What is needed: Restate every entry verbatim; drop the pictures.

Source information:
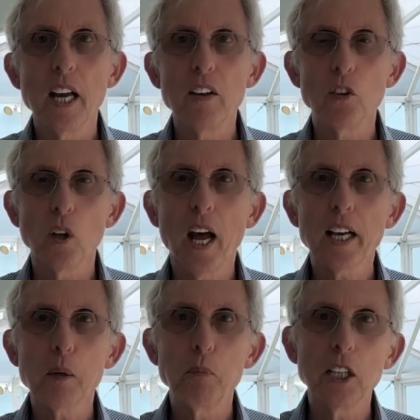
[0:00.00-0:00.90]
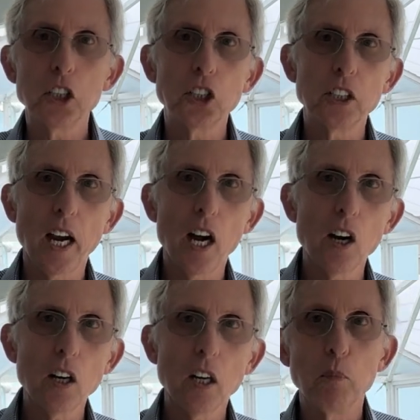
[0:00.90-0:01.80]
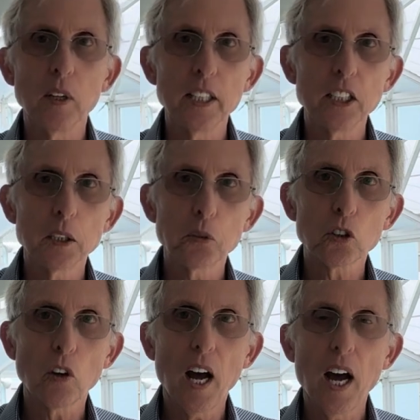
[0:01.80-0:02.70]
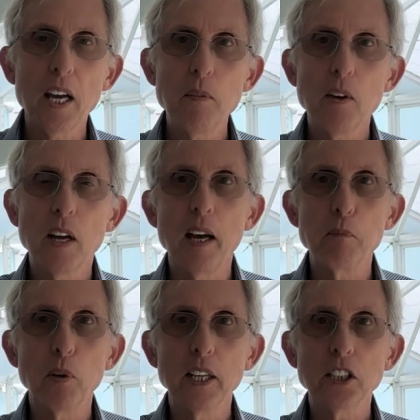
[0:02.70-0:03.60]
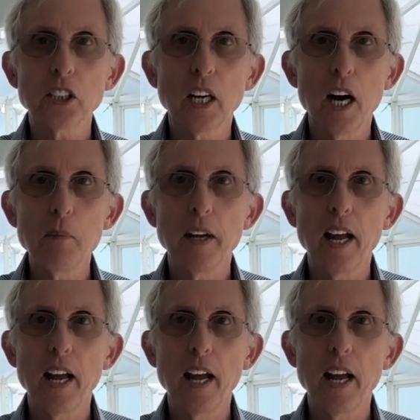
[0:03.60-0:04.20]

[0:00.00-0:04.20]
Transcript: If you like it, please share, please subscribe, and please comment.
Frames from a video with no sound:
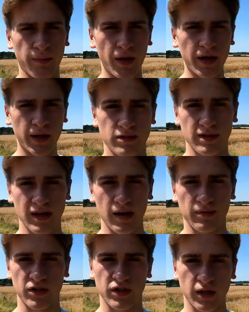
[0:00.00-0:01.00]
the bike so now
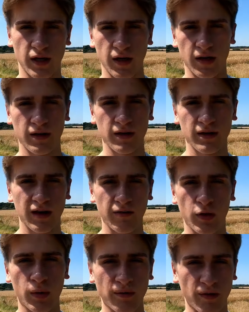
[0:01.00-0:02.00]
i'm just gonna give
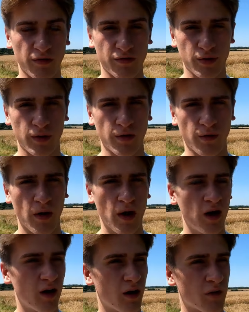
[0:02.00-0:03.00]
you a quick run through
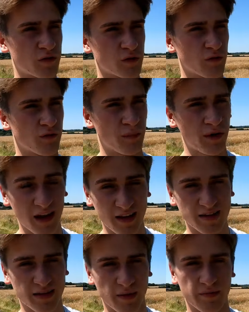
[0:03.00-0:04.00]
of sort of the
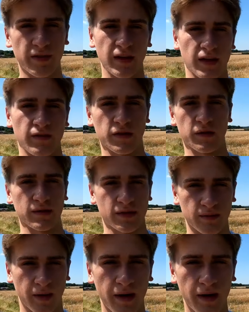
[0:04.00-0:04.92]
plans that i'm thinking of doing to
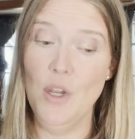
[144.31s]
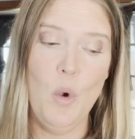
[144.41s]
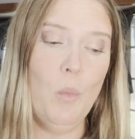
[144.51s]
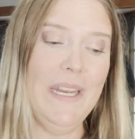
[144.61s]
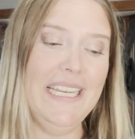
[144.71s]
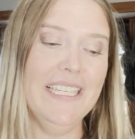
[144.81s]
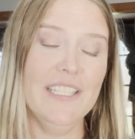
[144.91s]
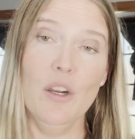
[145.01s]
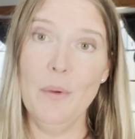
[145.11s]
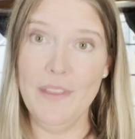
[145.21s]
We need to
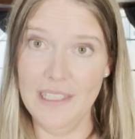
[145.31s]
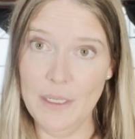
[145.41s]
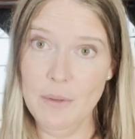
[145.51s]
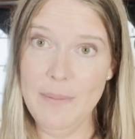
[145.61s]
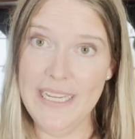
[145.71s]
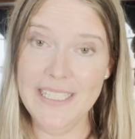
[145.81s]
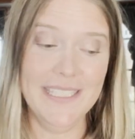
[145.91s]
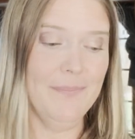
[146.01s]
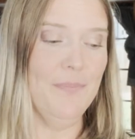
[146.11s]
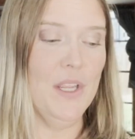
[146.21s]
start with a liquid base.
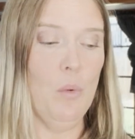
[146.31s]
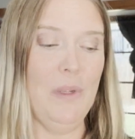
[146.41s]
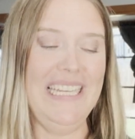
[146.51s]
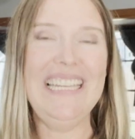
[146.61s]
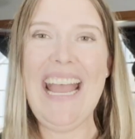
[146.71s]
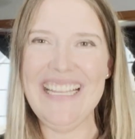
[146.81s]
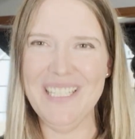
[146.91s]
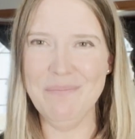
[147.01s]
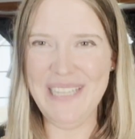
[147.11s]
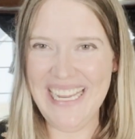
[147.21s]
We need to add
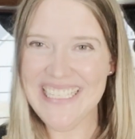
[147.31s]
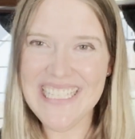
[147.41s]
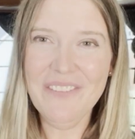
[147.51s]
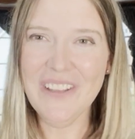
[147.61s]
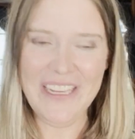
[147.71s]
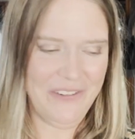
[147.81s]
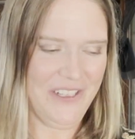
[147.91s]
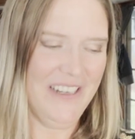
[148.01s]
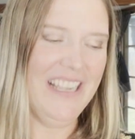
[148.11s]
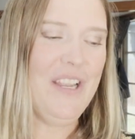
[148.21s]
some tasty flavor.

Exercise result:
[0:00.00-0:00.90]
[0:00.90-0:01.80]
[0:01.80-0:02.70]
[0:02.70-0:03.60]
[0:03.60-0:04.20]

[0:00.00-0:04.20]
Transcript: If you like it, please share, please subscribe, and please comment.
Frames from a video with no sound:
[0:00.00-0:01.00]
the bike so now
[0:01.00-0:02.00]
i'm just gonna give
[0:02.00-0:03.00]
you a quick run through
[0:03.00-0:04.00]
of sort of the
[0:04.00-0:04.92]
plans that i'm thinking of doing to
[144.31s]
[144.41s]
[144.51s]
[144.61s]
[144.71s]
[144.81s]
[144.91s]
[145.01s]
[145.11s]
[145.21s]
We need to
[145.31s]
[145.41s]
[145.51s]
[145.61s]
[145.71s]
[145.81s]
[145.91s]
[146.01s]
[146.11s]
[146.21s]
start with a liquid base.
[146.31s]
[146.41s]
[146.51s]
[146.61s]
[146.71s]
[146.81s]
[146.91s]
[147.01s]
[147.11s]
[147.21s]
We need to add
[147.31s]
[147.41s]
[147.51s]
[147.61s]
[147.71s]
[147.81s]
[147.91s]
[148.01s]
[148.11s]
[148.21s]
some tasty flavor.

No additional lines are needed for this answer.